L’approche paysagère pour une sylviculture urbaine

Au Maroc, les palmiers sont sacrés dans la culture populaire. Tantôt par superstition, tantôt sans raison définie, bien que tous les palmiers ne soient pas à fruits comestibles, ou alors, s’ils sont dattiers, ils ne sont pas plantés à la bonne latitude pour fructifier, et pourtant……ils demeurent sacrés (le thème de cette sacralité sera développé lors d’une prochaine occasion…..du coup, quand nous en rencontrons « en fin de carrière ou de spectacle  » sur des chantiers (sur la photo : le chantier de la gare ONCF de Rabat-Ville Janvier 2017), il est clair que le destin projeté de ces sujets sera une vente  (aux enchères ou directe) à des pépinières, alors que les résineux ou les feuillus auront pour sors…..le bûcher !

La question que nous posons : à quand une approche raisonnée d’exploitation de type sylvicole en milieu urbain : ces résineux et feuillus ayant une durée de vie « paysagère » connue et donc limitée  dans le temps. En outre, les bois varient d’une espèce à une autre. Du coup, l’approche paysagère peut ménager le besoin esthétique projeté avec les objectifs d’exploitation par essences d’arbres et donc par types de besoins en qualités de bois : ébénisterie, menuiserie, chauffe, cellulose,…..

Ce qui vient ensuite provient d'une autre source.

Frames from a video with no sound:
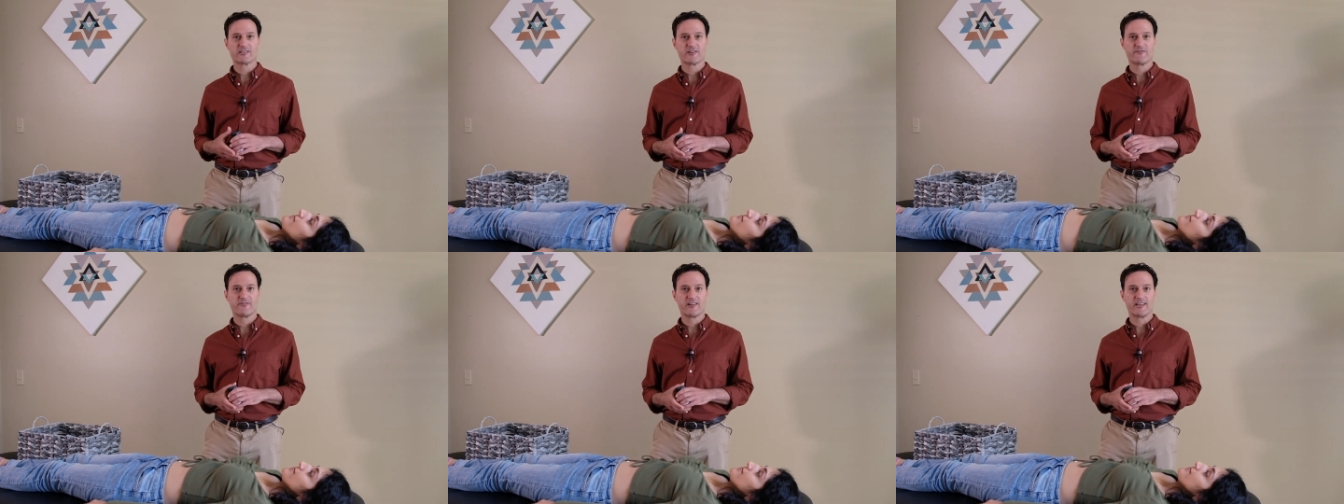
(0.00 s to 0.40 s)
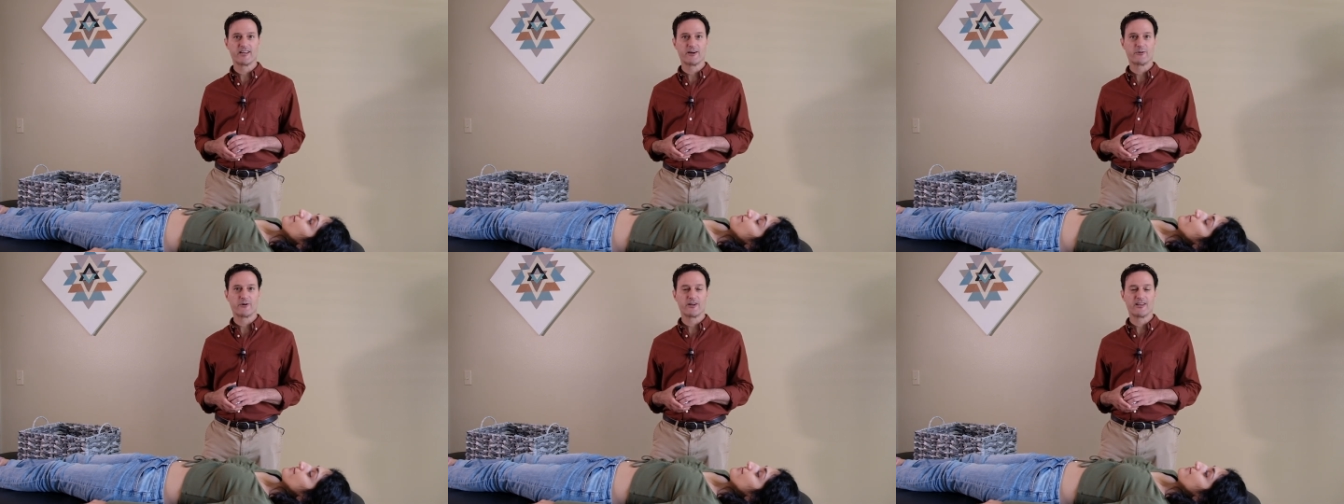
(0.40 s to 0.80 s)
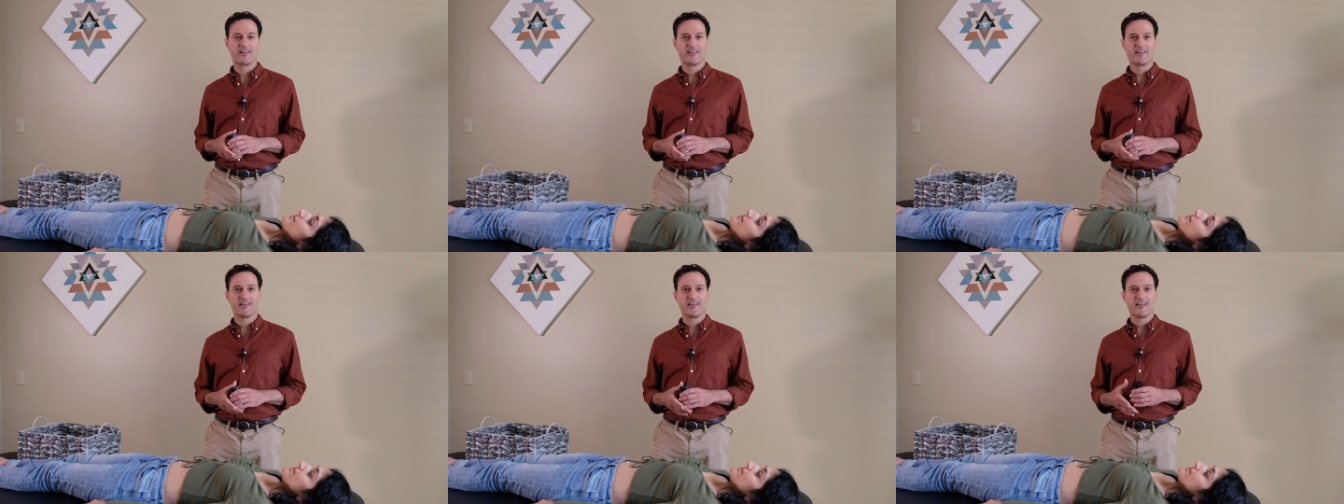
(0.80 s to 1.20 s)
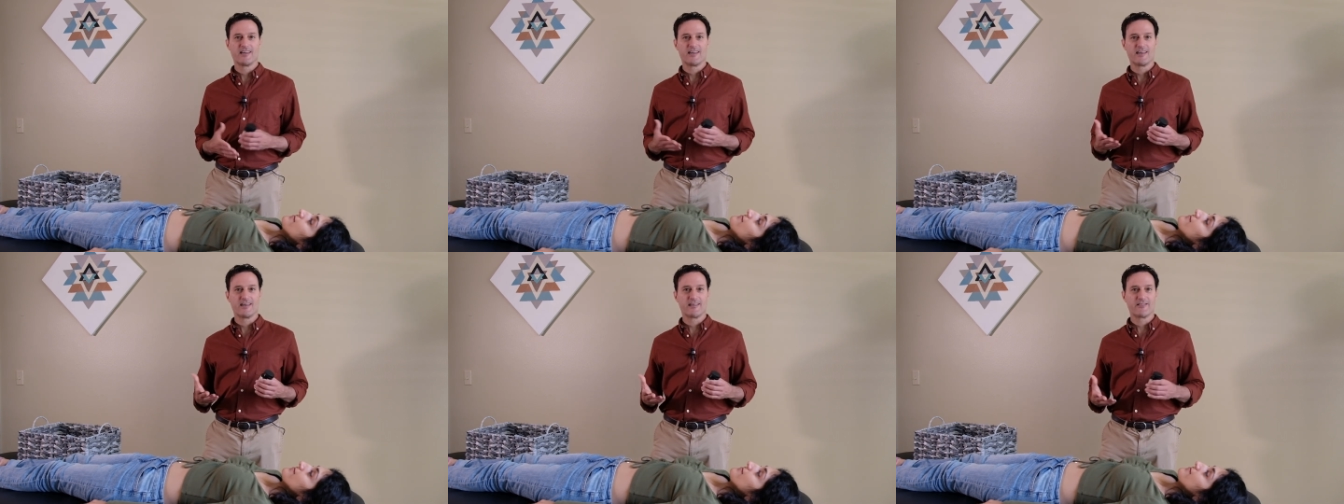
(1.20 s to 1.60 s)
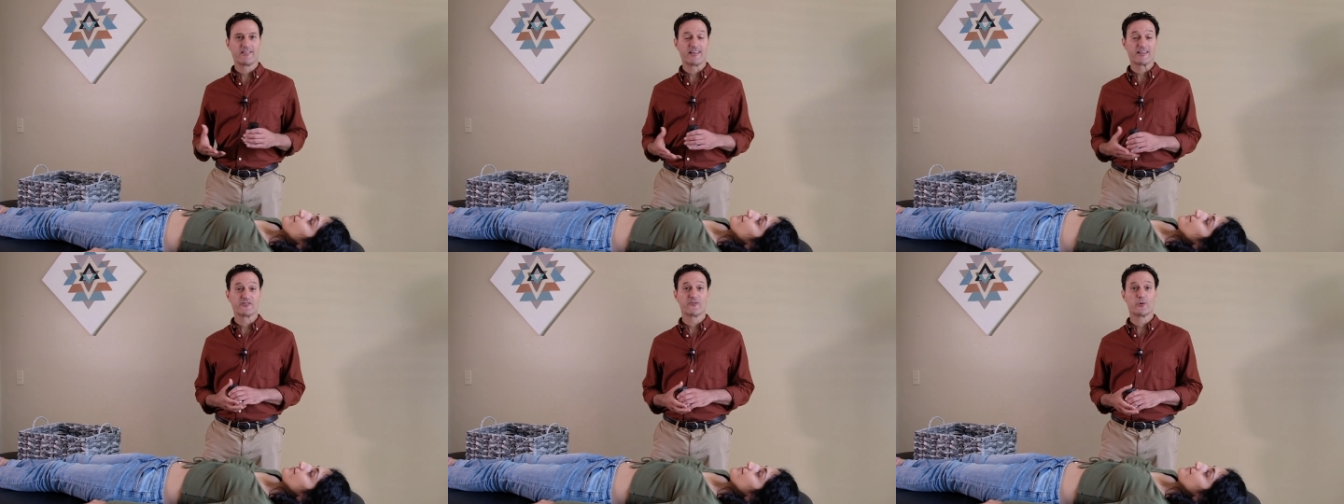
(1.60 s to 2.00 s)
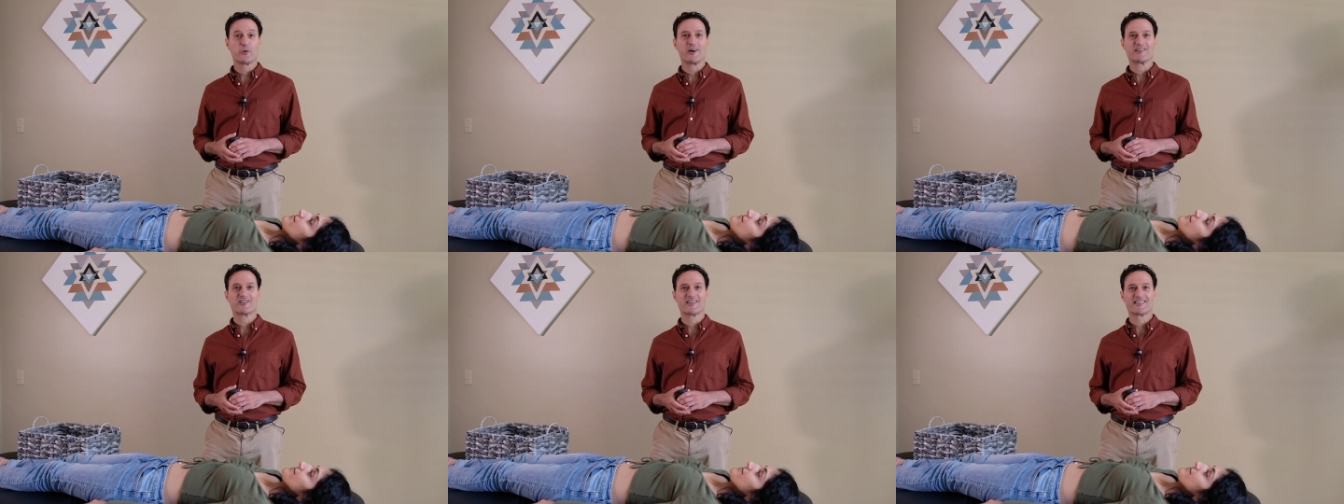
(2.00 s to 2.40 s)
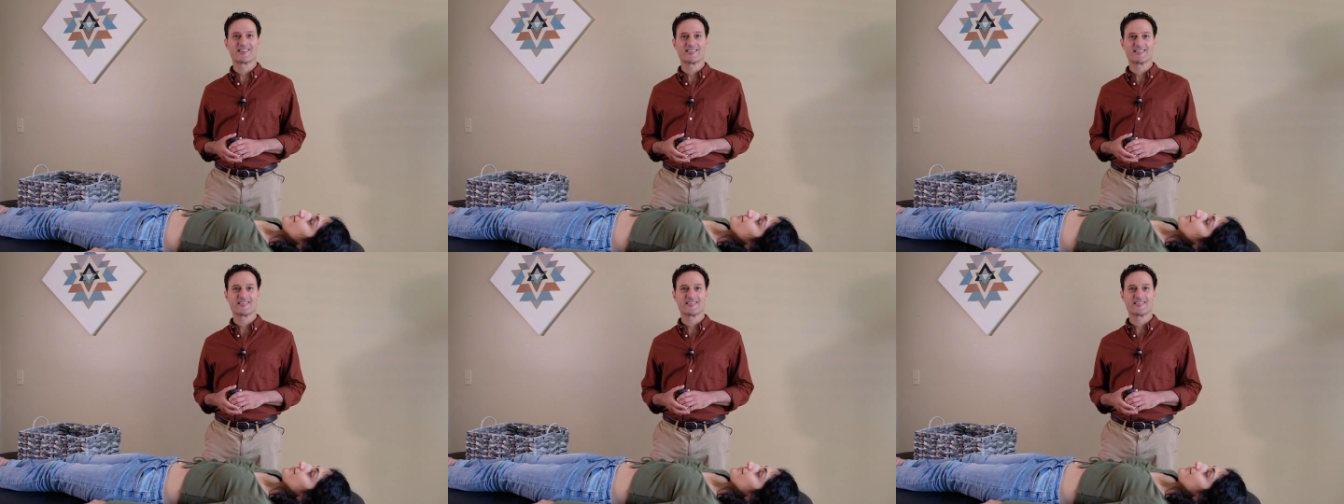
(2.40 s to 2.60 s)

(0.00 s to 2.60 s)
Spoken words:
a video. And thanks for watching.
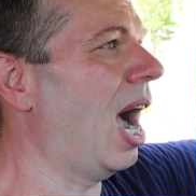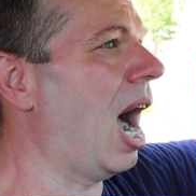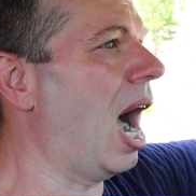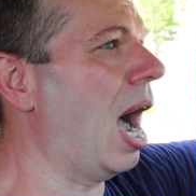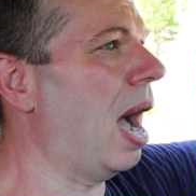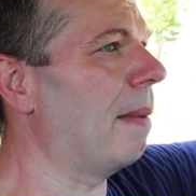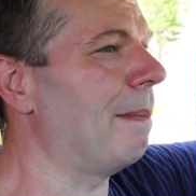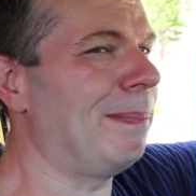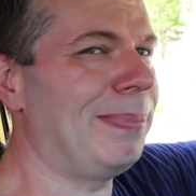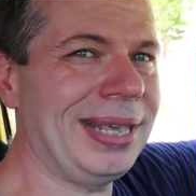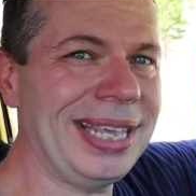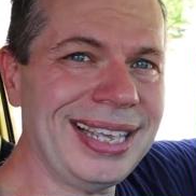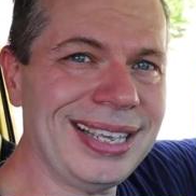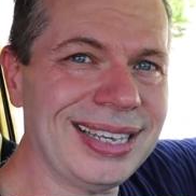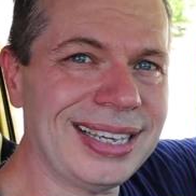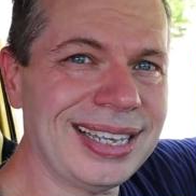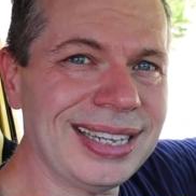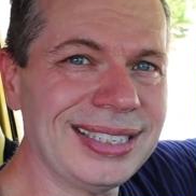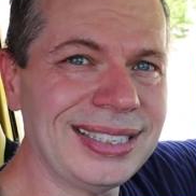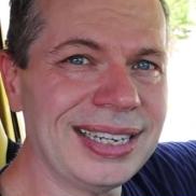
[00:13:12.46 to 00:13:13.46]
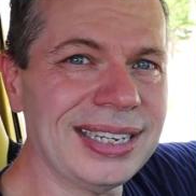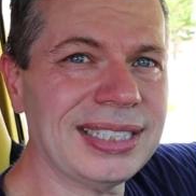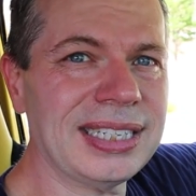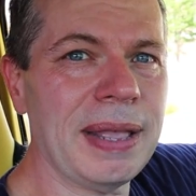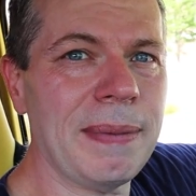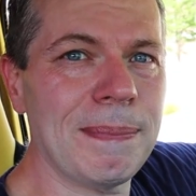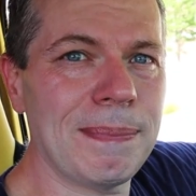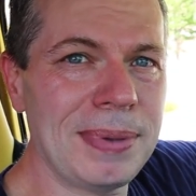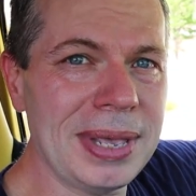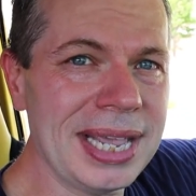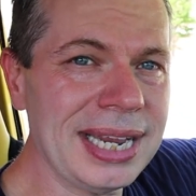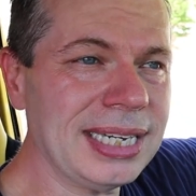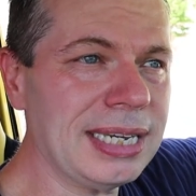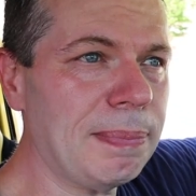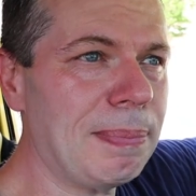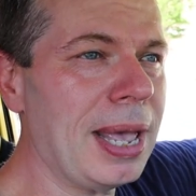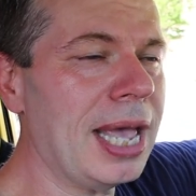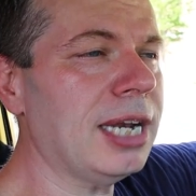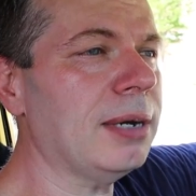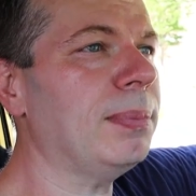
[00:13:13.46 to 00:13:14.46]
uh, being consistent, being
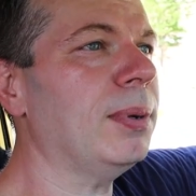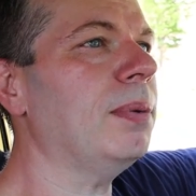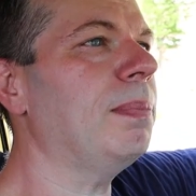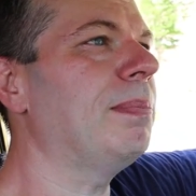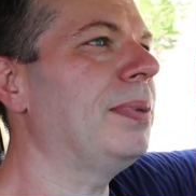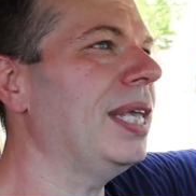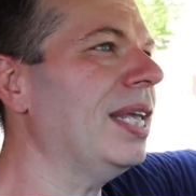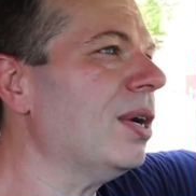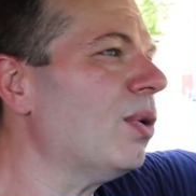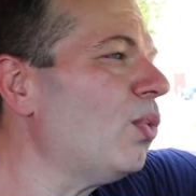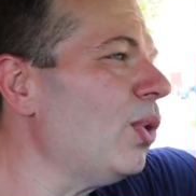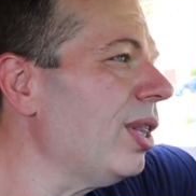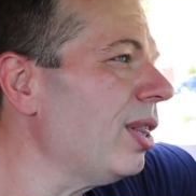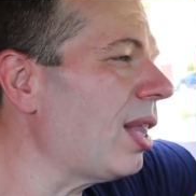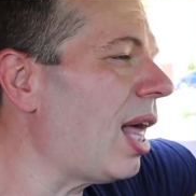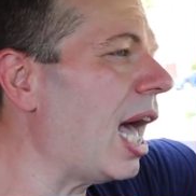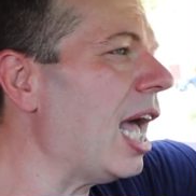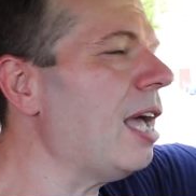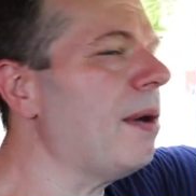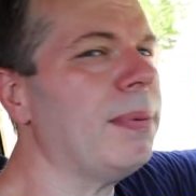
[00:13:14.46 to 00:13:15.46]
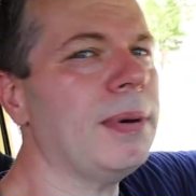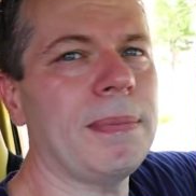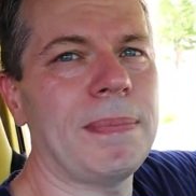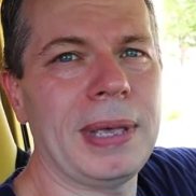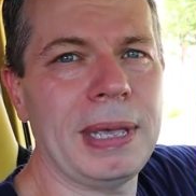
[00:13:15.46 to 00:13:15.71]
dependable, being reliable.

Telle serait donc une approche paysagère à solutions intégrées qui conciliraient  les besoins en scénique avec ceux en matière première destinée à une multitude de transformations, de quoi être à l’origine de créations d’emplois voire de petites industries locales…..Telle était d’ailleurs l’approche visionnaire des planificateurs des villes « coloniales » il y a déjà près de 120 ans au Maroc.